**Aim of the task**. Because the pictures are not wanted, give back only the exact text of every entry below.

**Material for the task**.
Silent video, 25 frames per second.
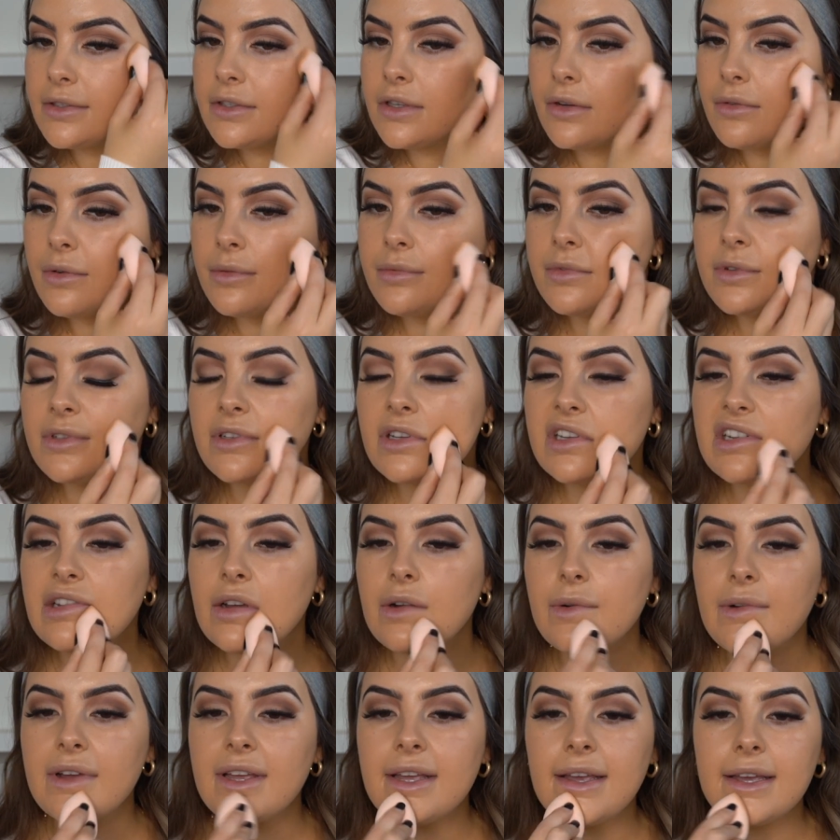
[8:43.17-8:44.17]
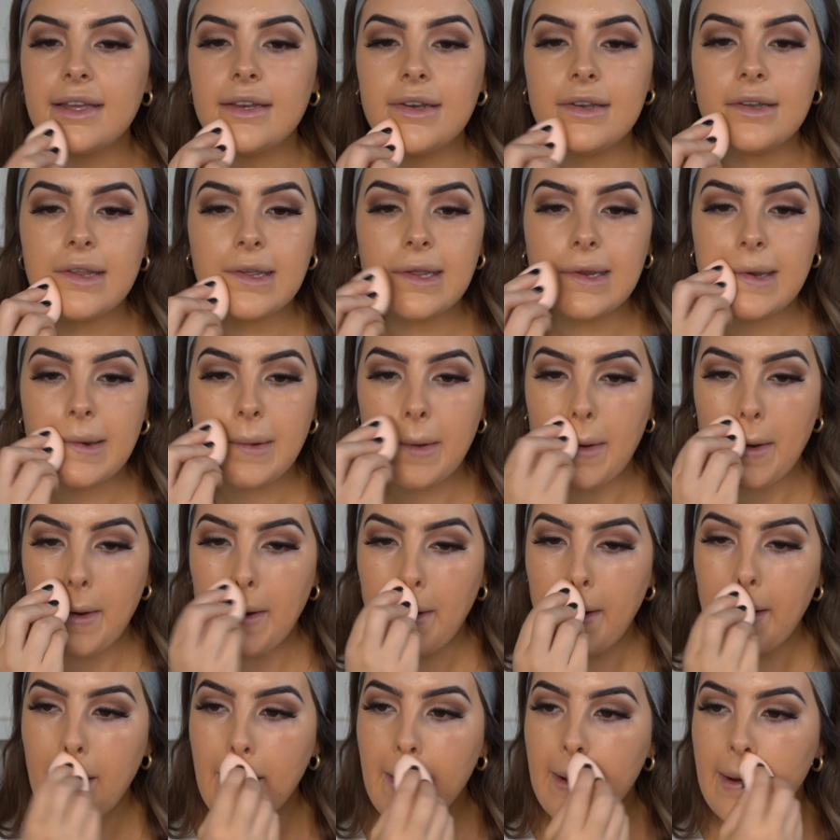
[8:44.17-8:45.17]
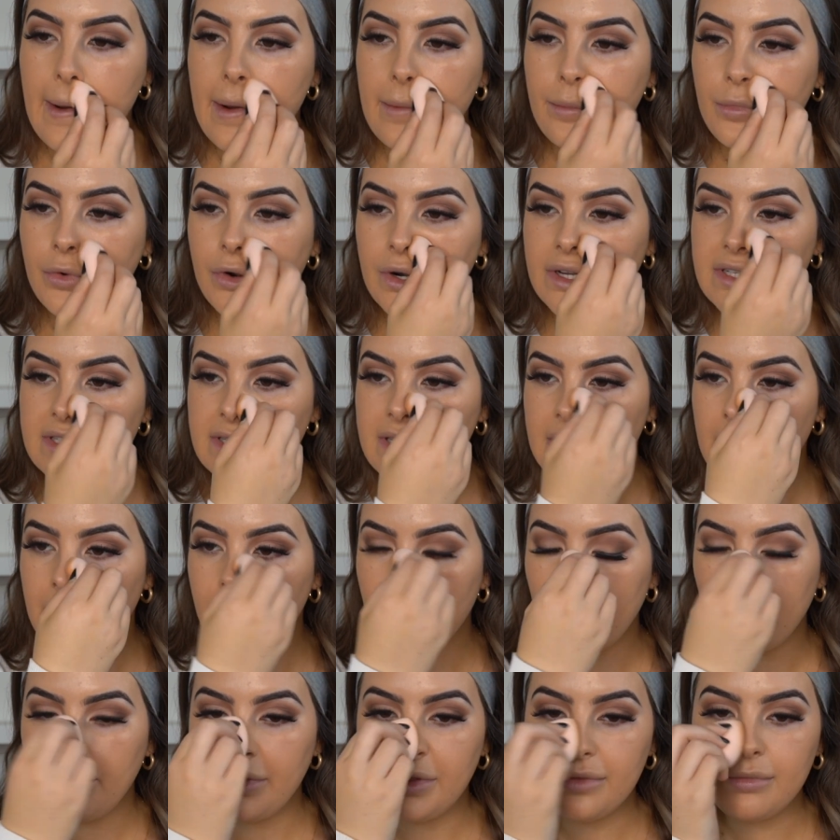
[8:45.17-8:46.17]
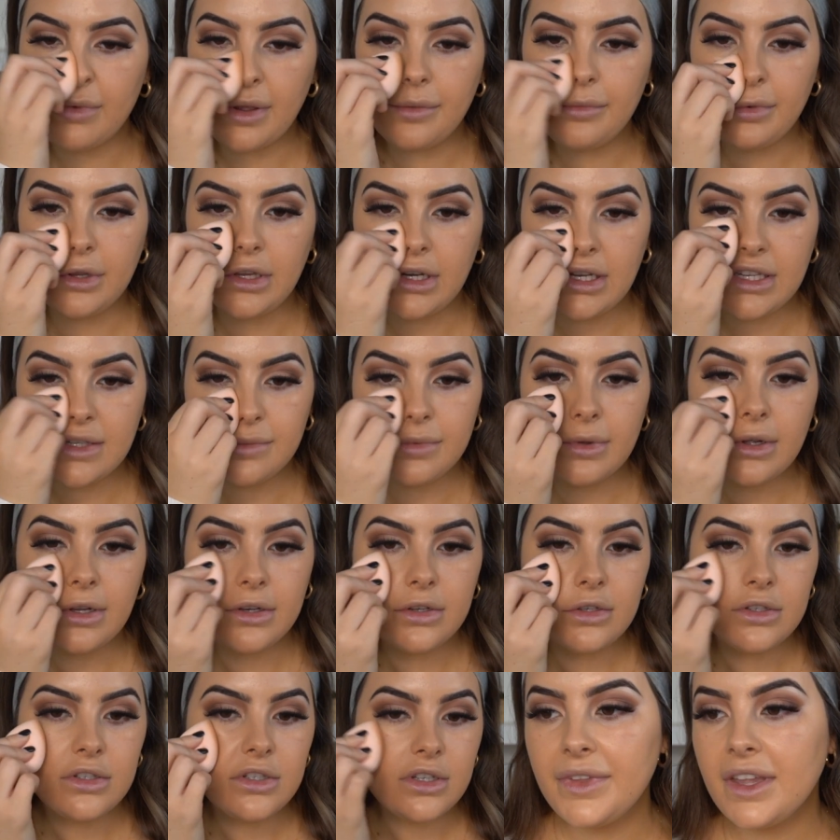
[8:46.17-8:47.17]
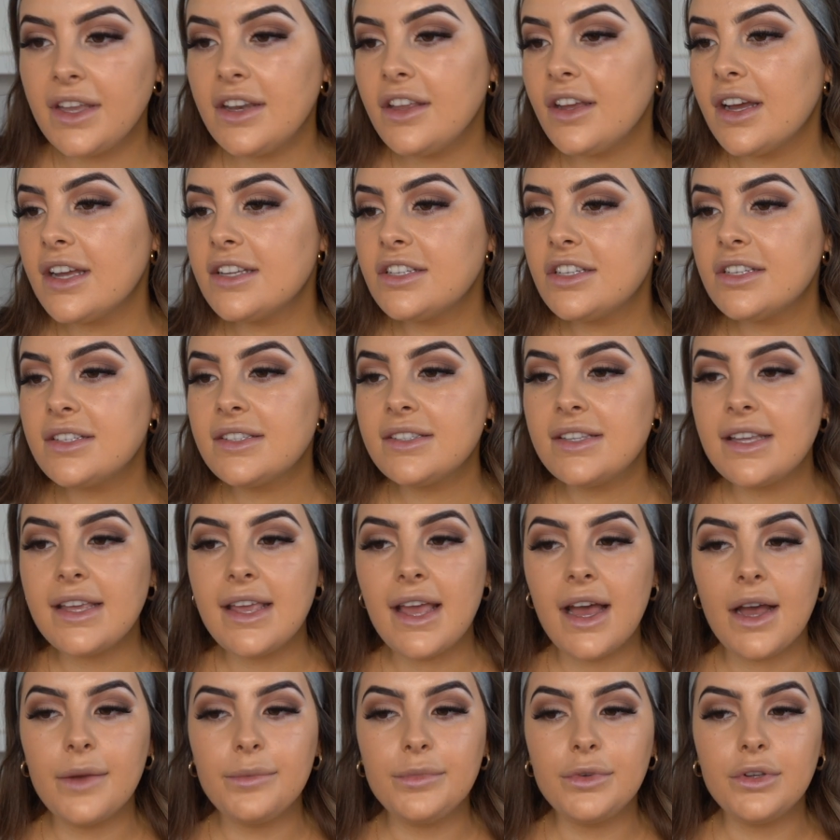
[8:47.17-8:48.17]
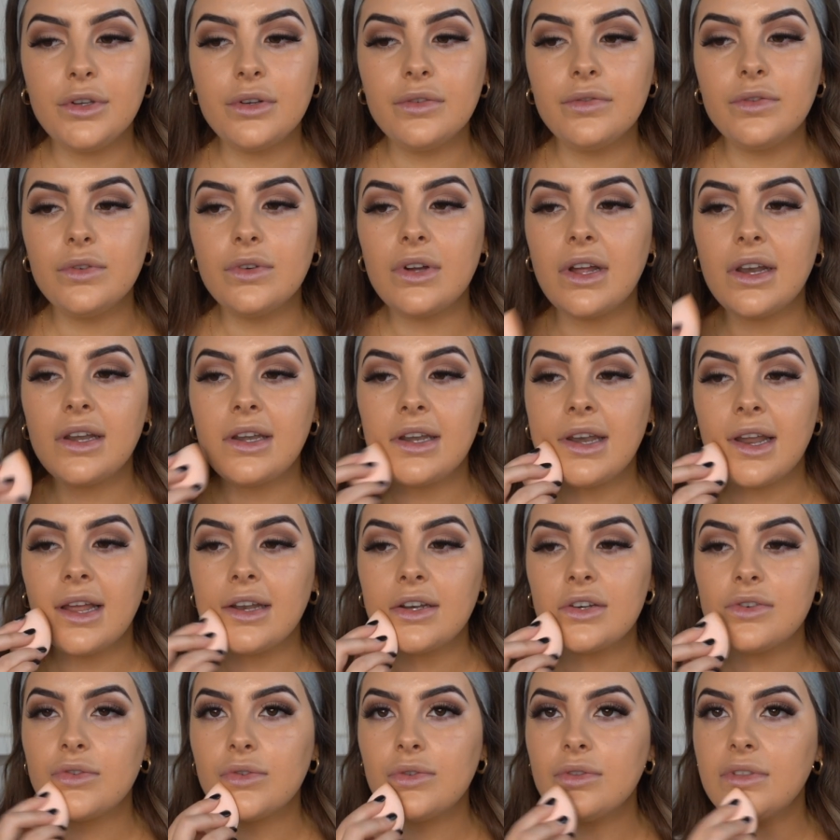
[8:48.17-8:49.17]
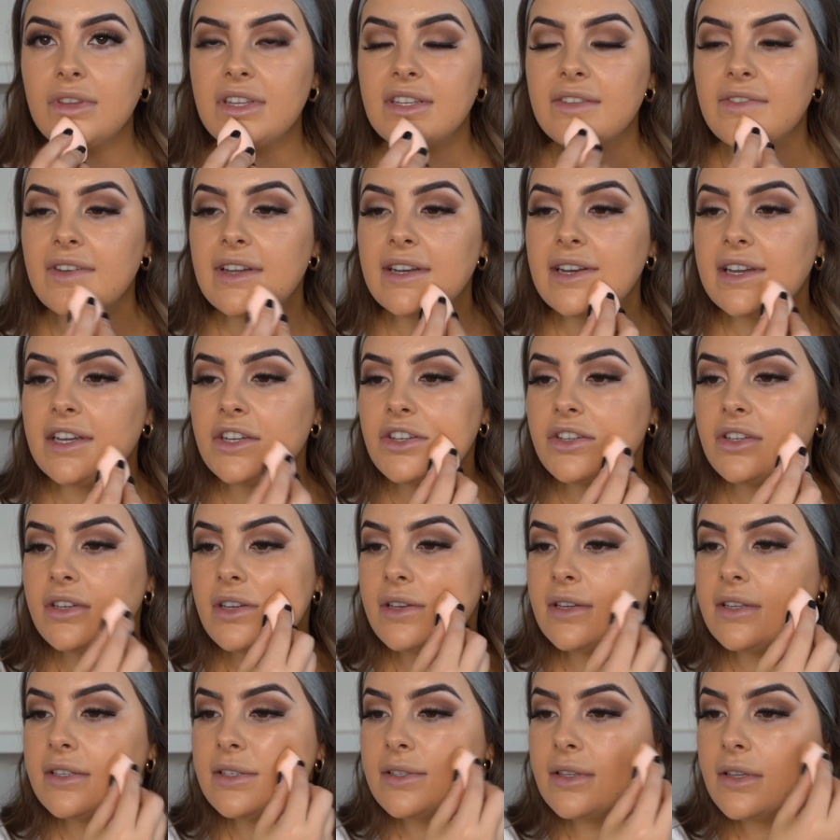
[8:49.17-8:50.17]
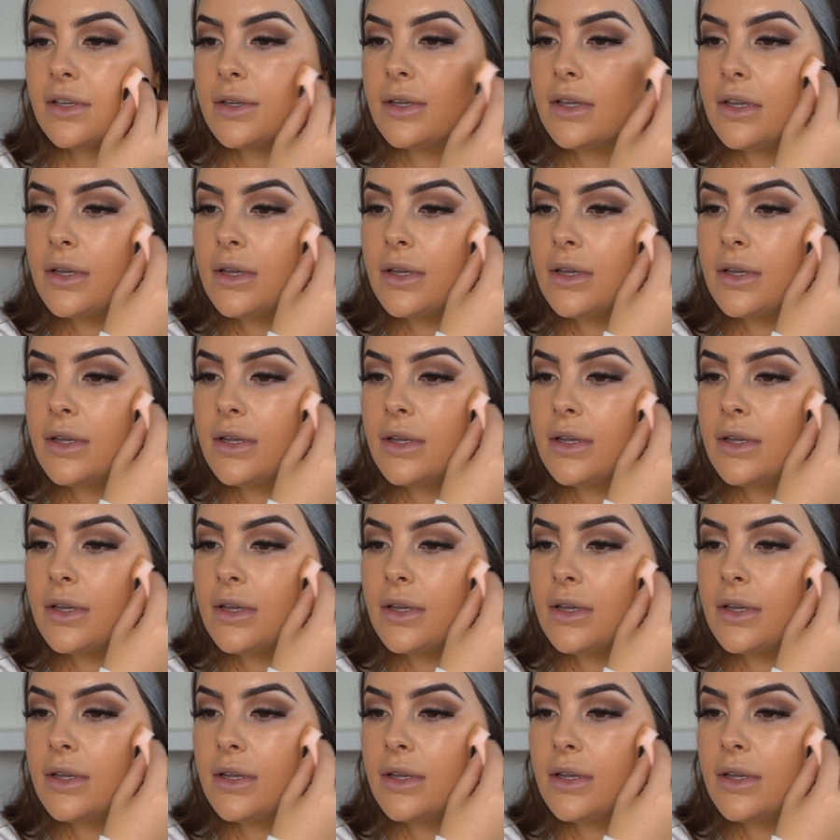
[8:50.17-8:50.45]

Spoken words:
So I'm just going to go ahead and press in with my beauty sponge. Can you guys just see how beautiful and natural this foundation is?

**Result of the task**.
Silent video, 25 frames per second.
[8:43.17-8:44.17]
[8:44.17-8:45.17]
[8:45.17-8:46.17]
[8:46.17-8:47.17]
[8:47.17-8:48.17]
[8:48.17-8:49.17]
[8:49.17-8:50.17]
[8:50.17-8:50.45]

Spoken words:
So I'm just going to go ahead and press in with my beauty sponge. Can you guys just see how beautiful and natural this foundation is?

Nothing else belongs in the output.